Using the vLLM Client

After setting up the vLLM server and ensuring that it displays "Connected" when it's running, you can interact with it using the HFClientVLLM.

Initialize the HFClientVLLM within your program with the desired parameters. Here is an example call:

   vllm_mpt = dspy.HFClientVLLM(model="mosaicml/mpt-7b", port=8000, url="http://localhost")
Customize the model, port, url, and max_tokens according to your requirements. The model parameter should be set to the specific Hugging Face model ID you wish to use.

Please refer to the official vLLM repository for more detailed information and documentation.

Sending Requests via vLLM Client

1) Recommended Configure default LM using dspy.configure.

This allows you to define programs in DSPy and simply call modules on your input fields, having DSPy internally call the prompt on the configured LM.

dspy.configure(lm=vllm_mpt)

#Example DSPy CoT QA program
qa = dspy.ChainOfThought('question -> answer')

response = qa(question="What is the capital of Paris?") #Prompted to vllm_mpt
print(response.answer)

2) Generate responses using the client directly.

response = vllm_mpt._generate(prompt='What is the capital of Paris?')
print(response)

Under the Hood

__init__(self, model, port, url="http://localhost", **kwargs)

The constructor initializes the HFModel base class to support the handling of prompting models, configuring the client for communicating with the hosted vLLM server to generate requests. This requires the following parameters:

  • model (str): ID of model connected to the vLLM server.
  • port (int): Port for communicating to the vLLM server.
  • url (str): Base URL of hosted vLLM server. This will often be "http://localhost".
  • **kwargs: Additional keyword arguments to configure the vLLM client.

Example of the vLLM constructor:

class HFClientVLLM(HFModel):
    def __init__(self, model, port, url="http://localhost", **kwargs):

_generate(self, prompt, **kwargs) -> dict

Parameters: - prompt (str): Prompt to send to model hosted on vLLM server. - **kwargs: Additional keyword arguments for completion request.

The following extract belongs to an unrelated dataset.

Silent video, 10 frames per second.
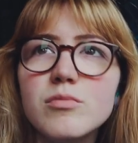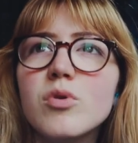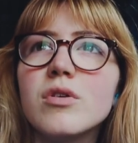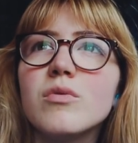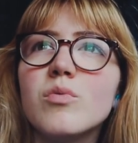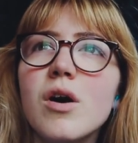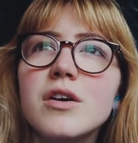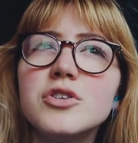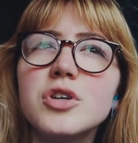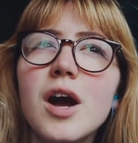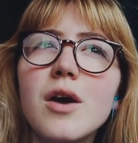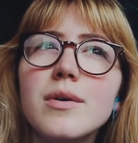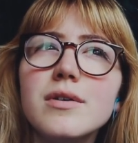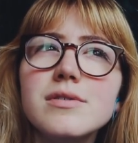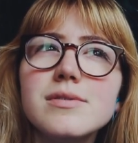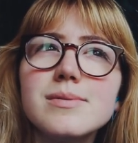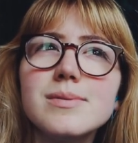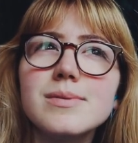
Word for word: more watch hours,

Returns: - dict: dictionary with prompt and list of response choices.

Internally, the method handles the specifics of preparing the request prompt and corresponding payload to obtain the response.

After generation, the method parses the JSON response received from the server and retrieves the output through json_response["choices"] and stored as the completions list.

Lastly, the method constructs the response dictionary with two keys: the original request prompt and choices, a list of dictionaries representing generated completions with the key text holding the response's generated text.